Legal

Top Skills for Arbitrator Resume in 2026

The right skills on your resume can mean the difference between landing an interview and getting filtered out. Here are the exact skills arbitrator employers are looking for in 2026.

Hard Skills for Arbitrator

These technical skills are the foundation of any strong arbitrator resume. Employers and ATS systems specifically scan for these:

Arbitration procedures (AAA/JAMS)

High demand

In-demand Arbitration procedures (AAA/JAMS) skills are essential for arbitration procedures (aaa/jams) workflows and employer expectations.

Evidence evaluation

High demand

In-demand Evidence evaluation skills are essential for evidence evaluation workflows and employer expectations.

Award writing

High demand

In-demand Award writing skills are essential for award writing workflows and employer expectations.

Contract interpretation

In-demand Contract interpretation skills are essential for contract interpretation workflows and employer expectations.

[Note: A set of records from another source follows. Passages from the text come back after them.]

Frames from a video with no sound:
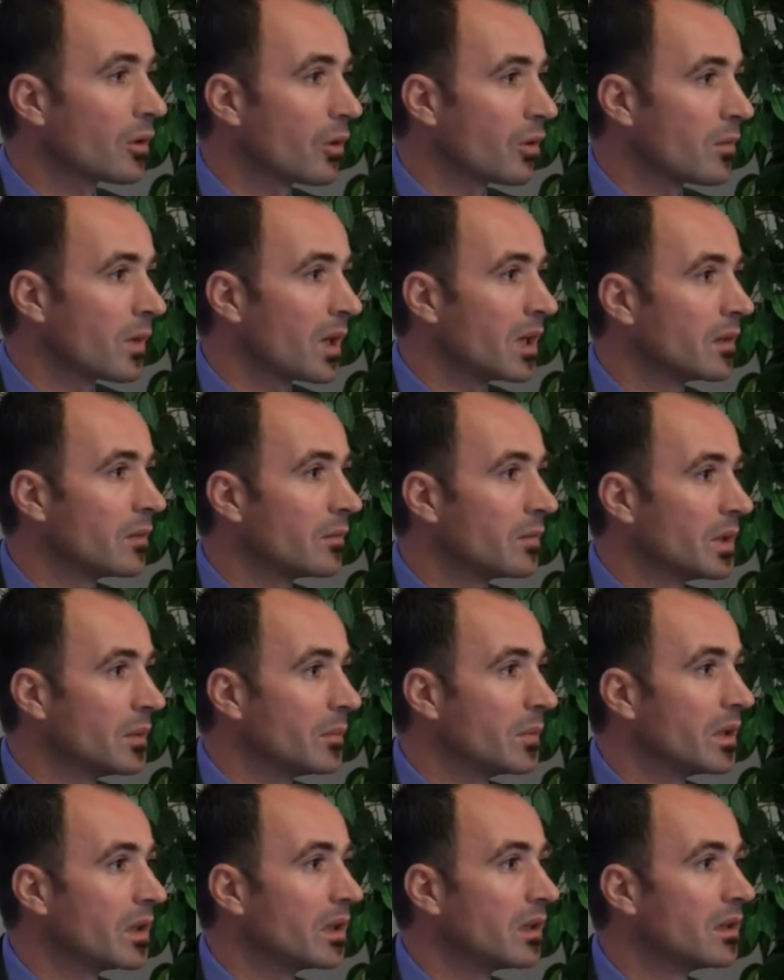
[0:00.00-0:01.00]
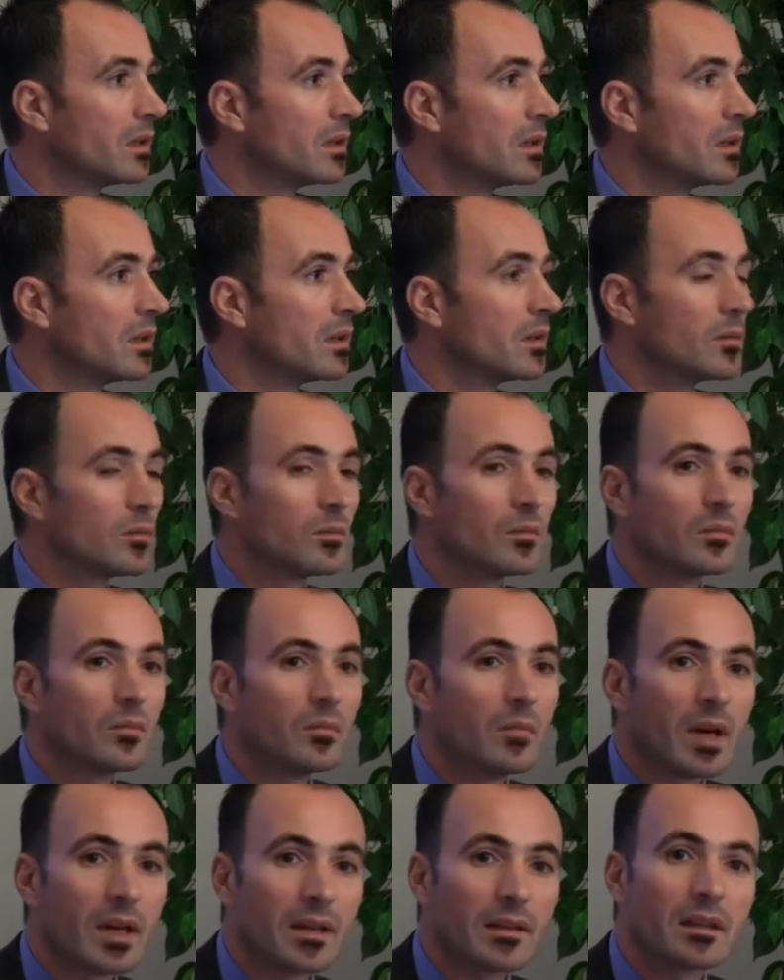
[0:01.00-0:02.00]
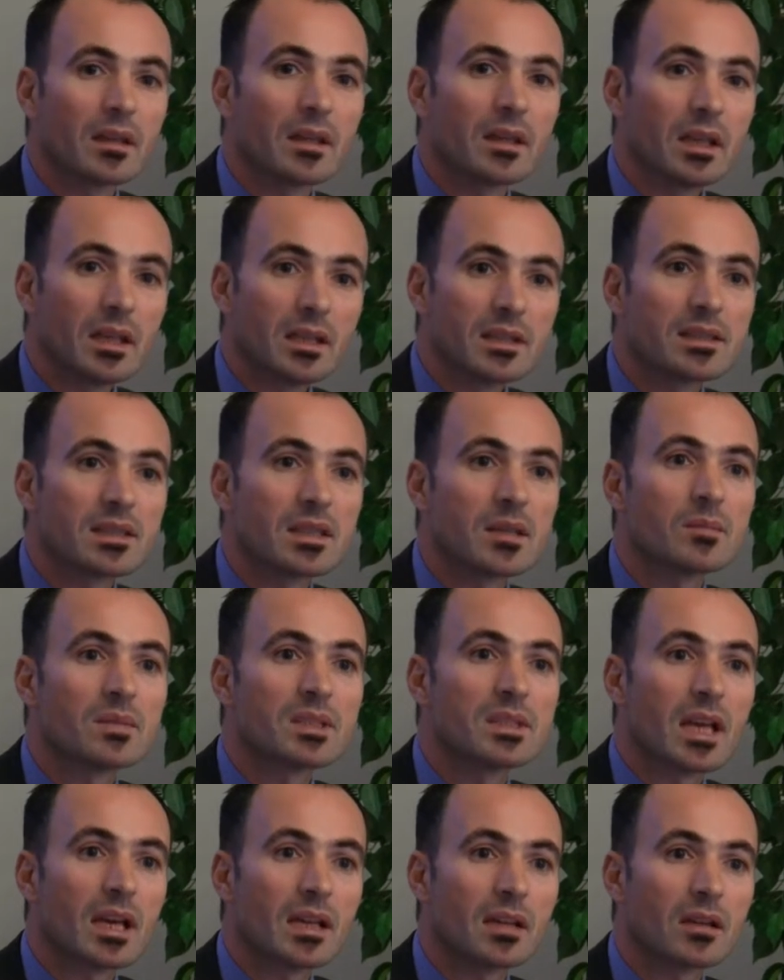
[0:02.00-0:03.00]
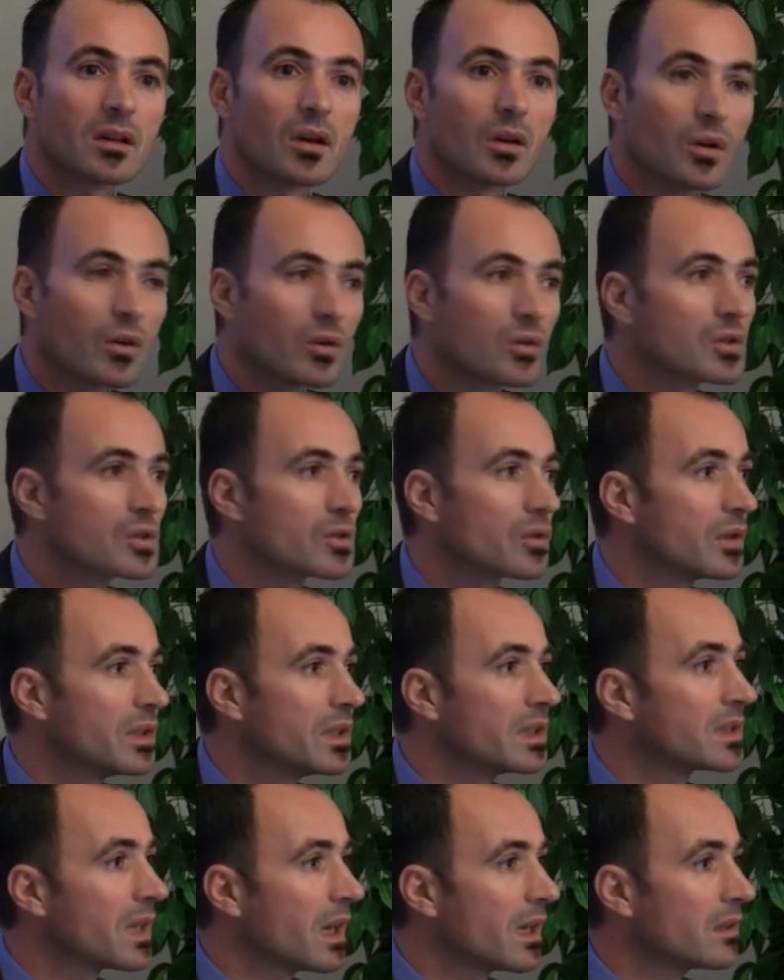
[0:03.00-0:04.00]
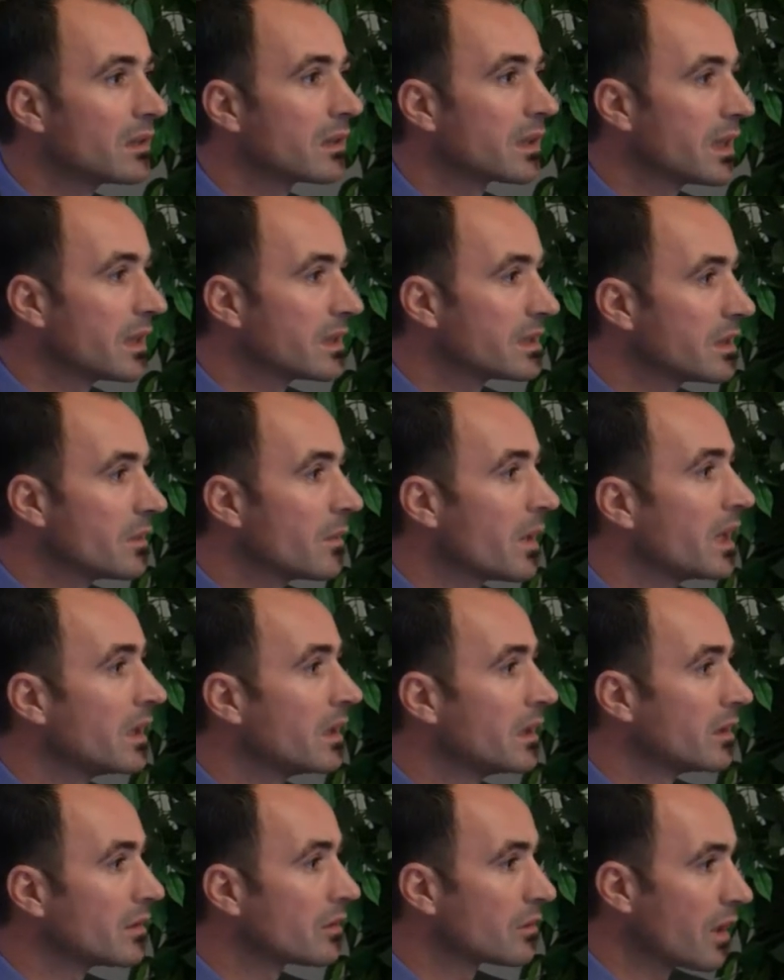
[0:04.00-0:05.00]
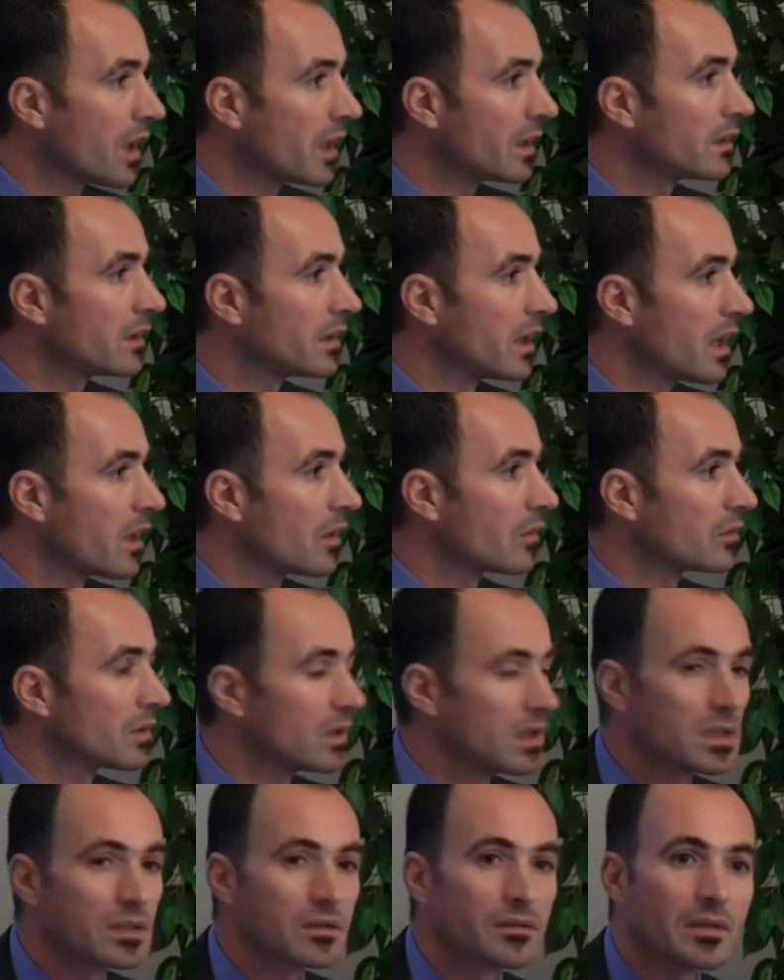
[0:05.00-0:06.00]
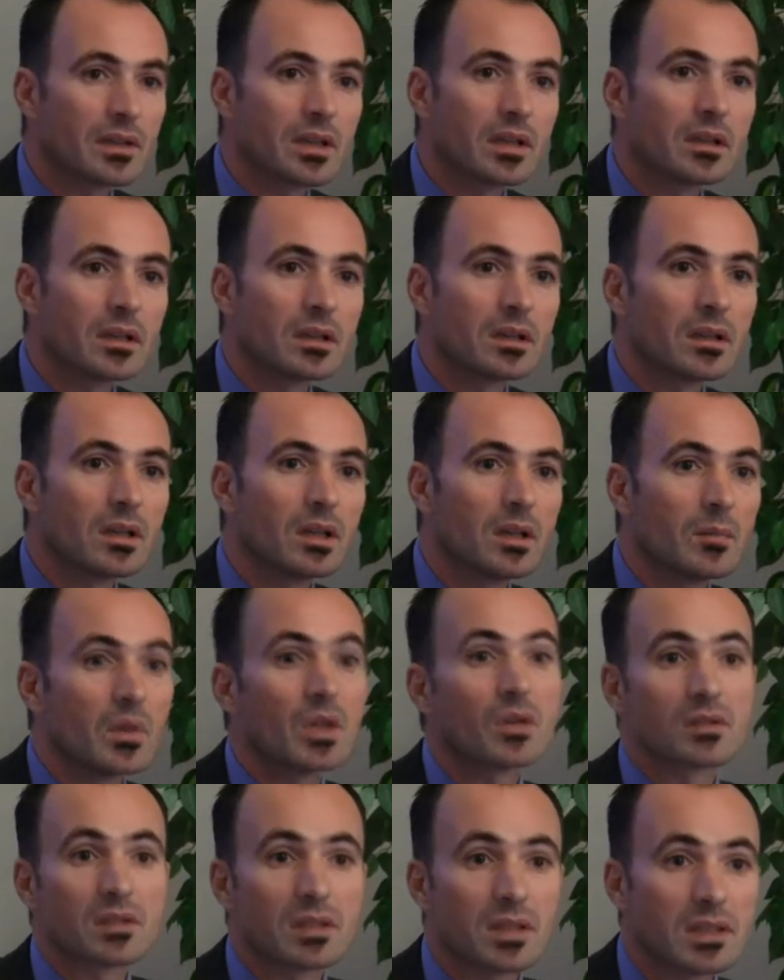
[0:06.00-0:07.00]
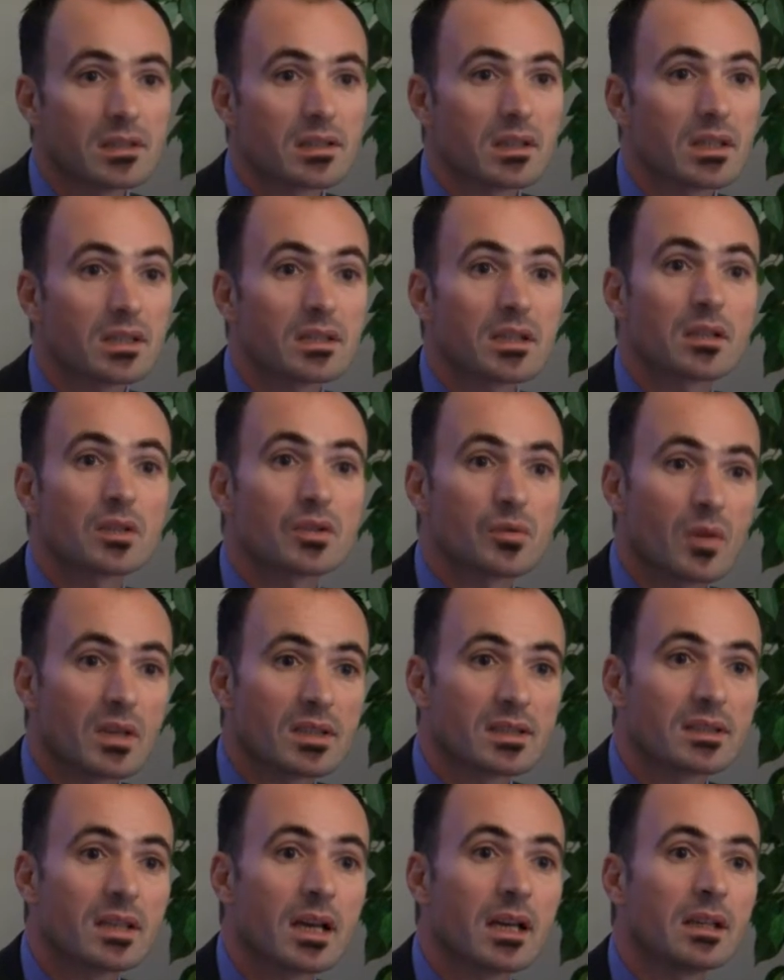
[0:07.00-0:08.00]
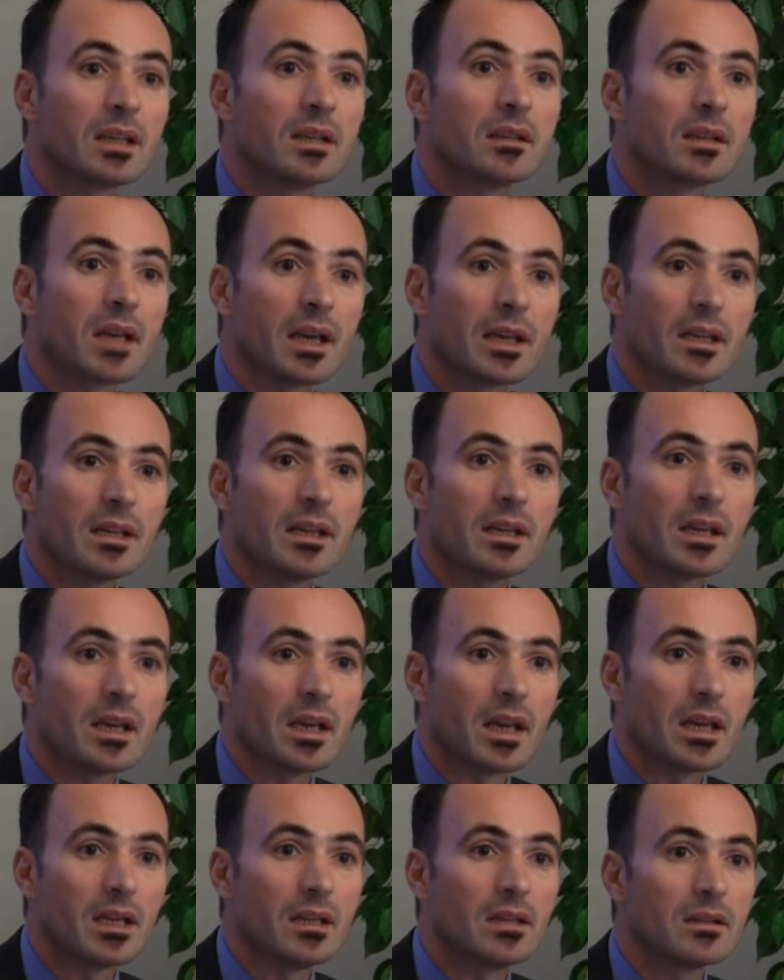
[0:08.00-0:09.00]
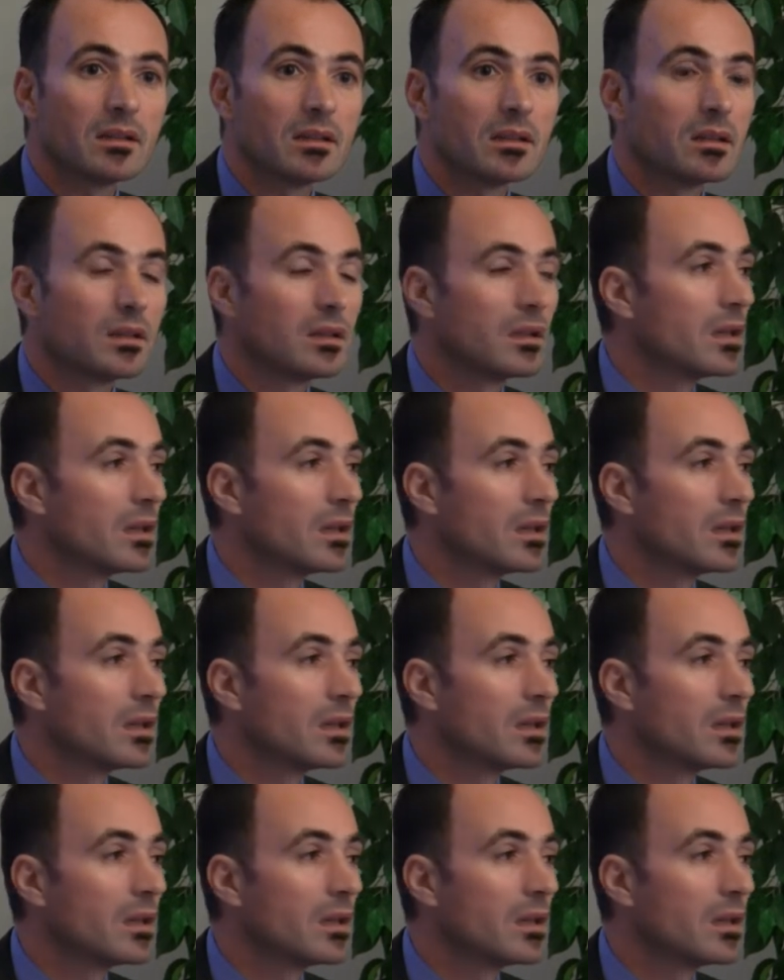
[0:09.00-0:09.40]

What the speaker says: Roma people. But it seems that also it's underestimated right now, this figure, because this research was done in 1998,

Industry-specific expertise

In-demand Industry-specific expertise skills are essential for industry-specific expertise workflows and employer expectations.

Procedural management

In-demand Procedural management skills are essential for procedural management workflows and employer expectations.

Legal analysis

In-demand Legal analysis skills are essential for legal analysis workflows and employer expectations.

Neutral communication

In-demand Neutral communication skills are essential for neutral communication workflows and employer expectations.

Soft Skills for Arbitrator

Don't just list these — demonstrate them through your experience bullets with concrete examples:

Impartiality

Show through specific achievements, not just mentions.

Analytical thinking

Show through specific achievements, not just mentions.

Communication

Show through specific achievements, not just mentions.

Decisiveness

Show through specific achievements, not just mentions.

Integrity

Show through specific achievements, not just mentions.

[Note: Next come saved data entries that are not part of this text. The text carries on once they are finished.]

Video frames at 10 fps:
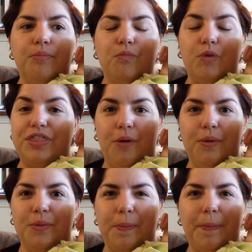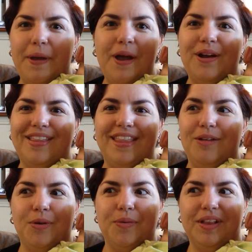We thought we were prepared, and
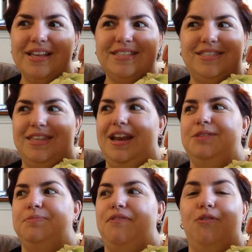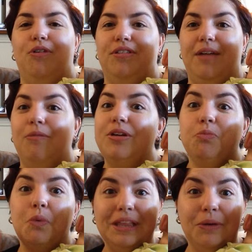then we realized the night before that we
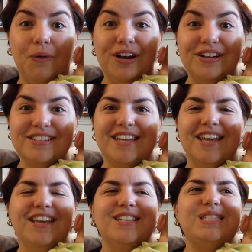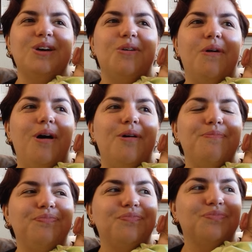really weren't.
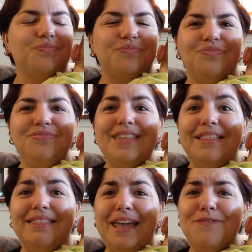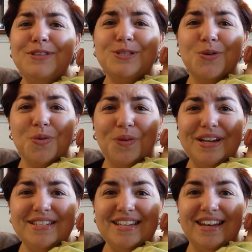So, life is
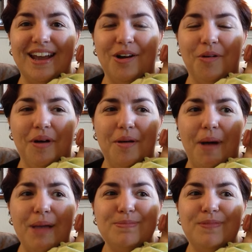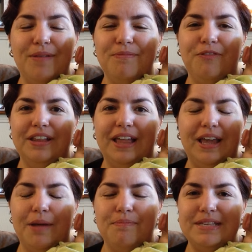crazy now. I feel
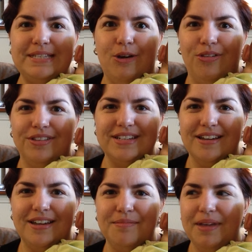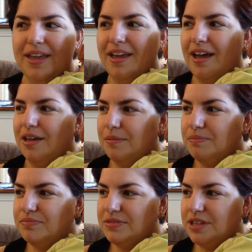like I'm busy all the time.
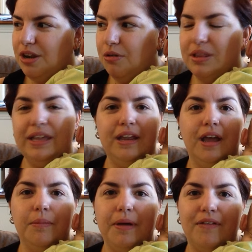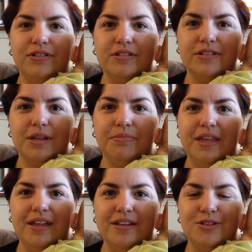You know, cleaning up after
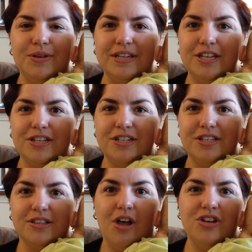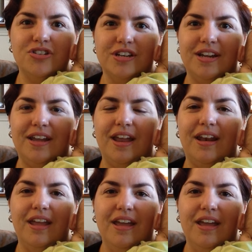something, doing dishes, laundry, and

How to List Skills on Your Arbitrator Resume

Create a dedicated Skills section

Place a "Skills" or "Core Competencies" section near the top of your resume — after your summary but before your experience.

Use columns for visual efficiency

List skills in 2–3 columns to save space and make them easy to scan. Bullet points or pipe (|) separators work well.

Match the job description exactly

Copy exact skill names from the job posting. If they say "REST APIs" and you wrote "RESTful services", you might miss ATS matches.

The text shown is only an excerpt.